* _Work to be completed_:
Every record below is to be restated verbatim, though its images are not.

*** Records for processing Section Begins ***

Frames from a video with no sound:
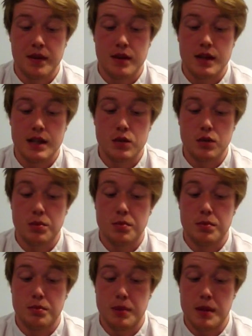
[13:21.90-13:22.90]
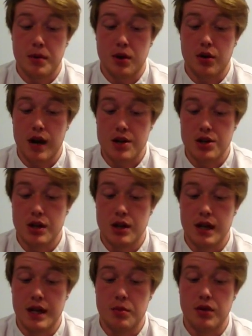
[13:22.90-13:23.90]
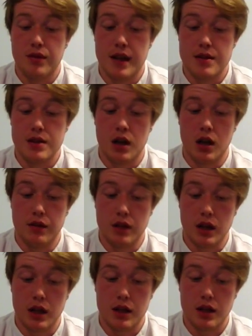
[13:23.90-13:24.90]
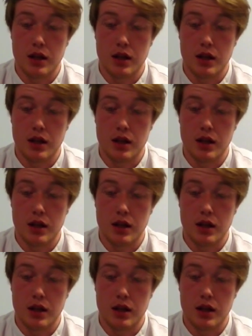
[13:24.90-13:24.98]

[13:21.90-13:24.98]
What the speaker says: This will be progression, and it prevents overload.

*** Records for processing Section Ends ***

* _Finished exercise_:
Frames from a video with no sound:
[13:21.90-13:22.90]
[13:22.90-13:23.90]
[13:23.90-13:24.90]
[13:24.90-13:24.98]

[13:21.90-13:24.98]
What the speaker says: This will be progression, and it prevents overload.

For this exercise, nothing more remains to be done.